▶ **Records shown**
━━━
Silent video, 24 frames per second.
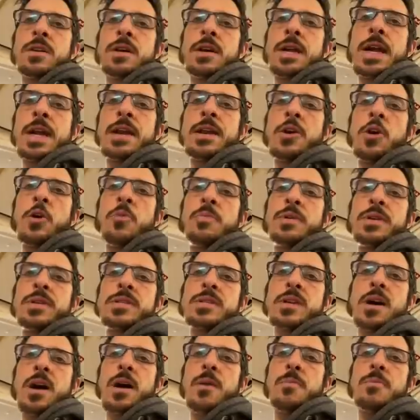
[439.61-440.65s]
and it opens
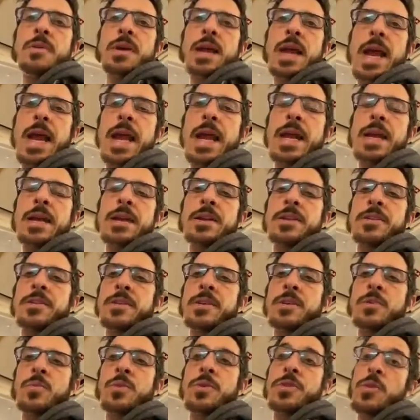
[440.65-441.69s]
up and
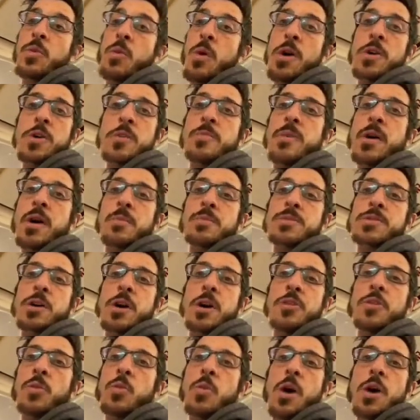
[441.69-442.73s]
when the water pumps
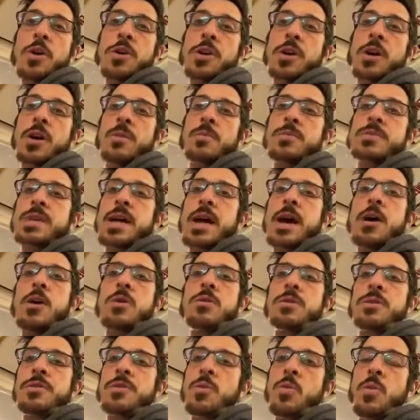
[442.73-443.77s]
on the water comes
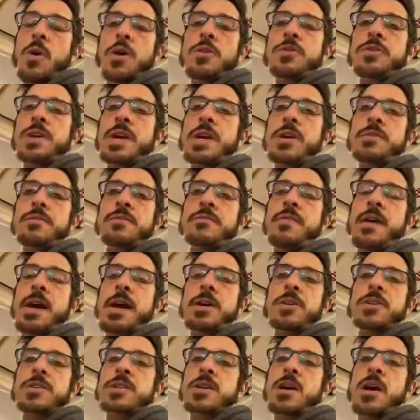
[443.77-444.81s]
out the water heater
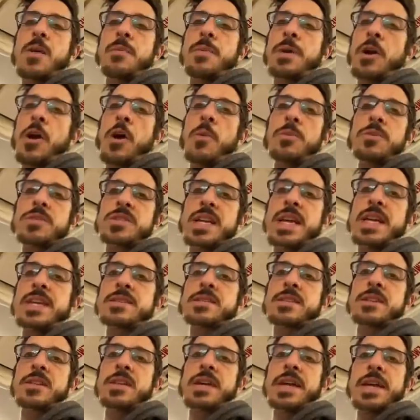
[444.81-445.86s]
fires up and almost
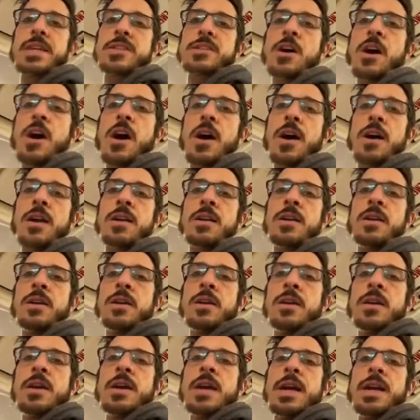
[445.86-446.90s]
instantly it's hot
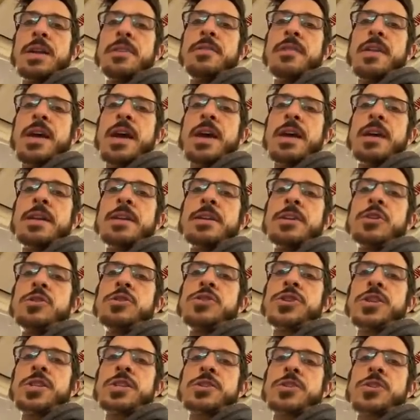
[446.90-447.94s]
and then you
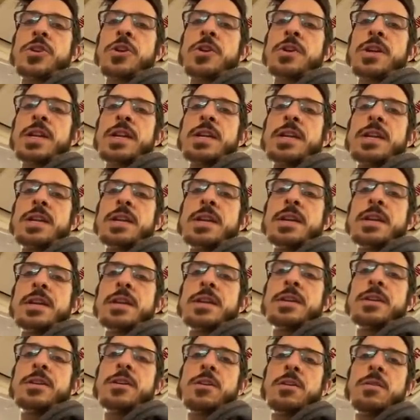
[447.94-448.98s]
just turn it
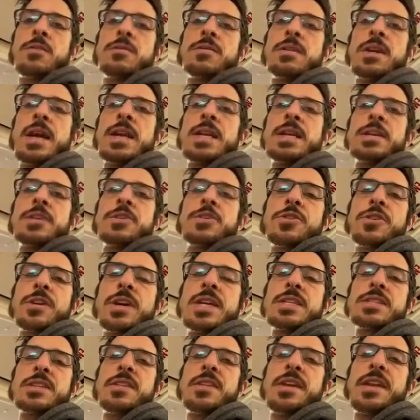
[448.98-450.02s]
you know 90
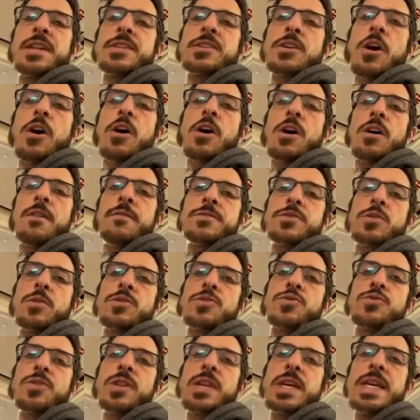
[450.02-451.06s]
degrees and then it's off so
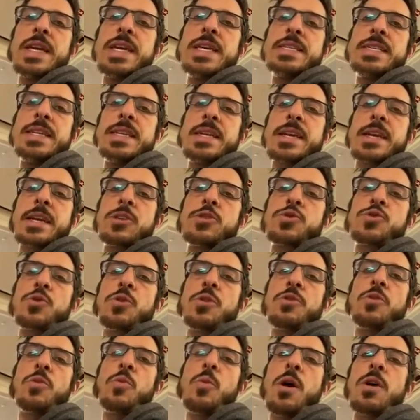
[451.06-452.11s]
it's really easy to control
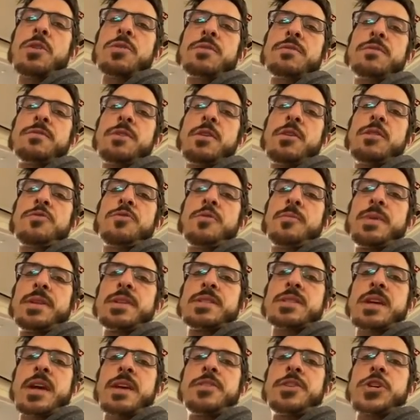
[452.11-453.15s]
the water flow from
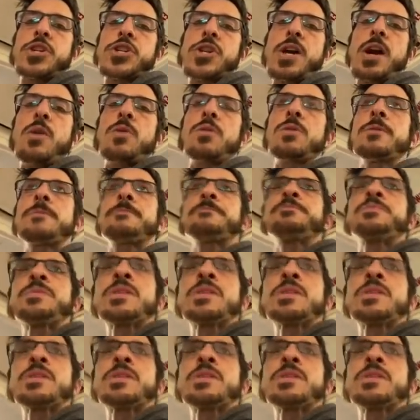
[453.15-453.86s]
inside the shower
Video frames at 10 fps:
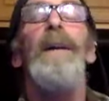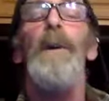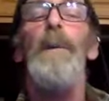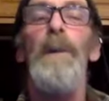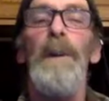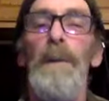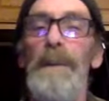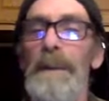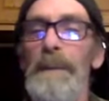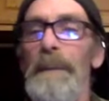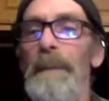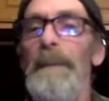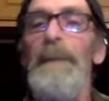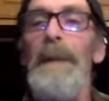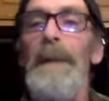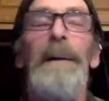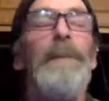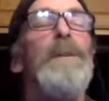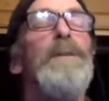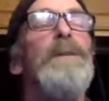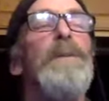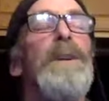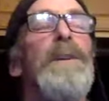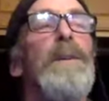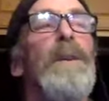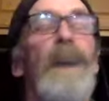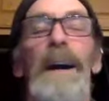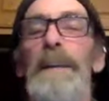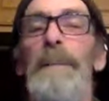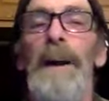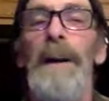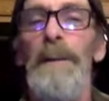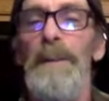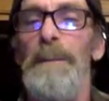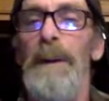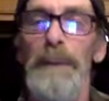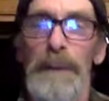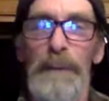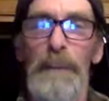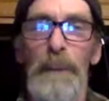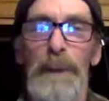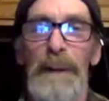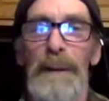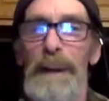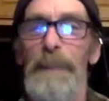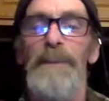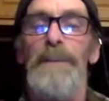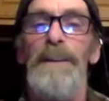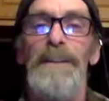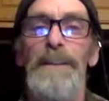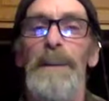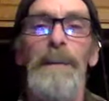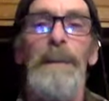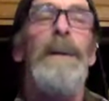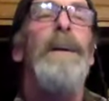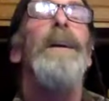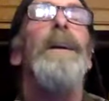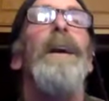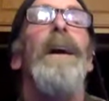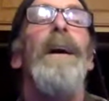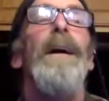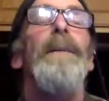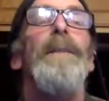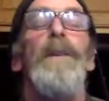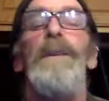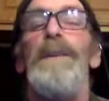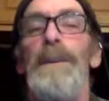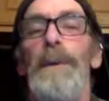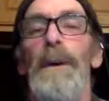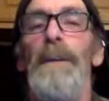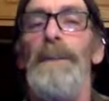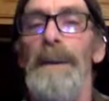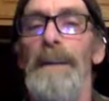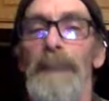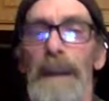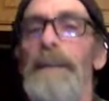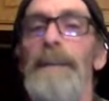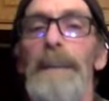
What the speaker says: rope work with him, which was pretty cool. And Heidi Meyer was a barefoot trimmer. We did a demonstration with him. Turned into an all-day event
━━━
▶ **What is expected**
Copy down each line in the entries that has the word "frames".

▶ **Response**
Silent video, 24 frames per second.
Video frames at 10 fps:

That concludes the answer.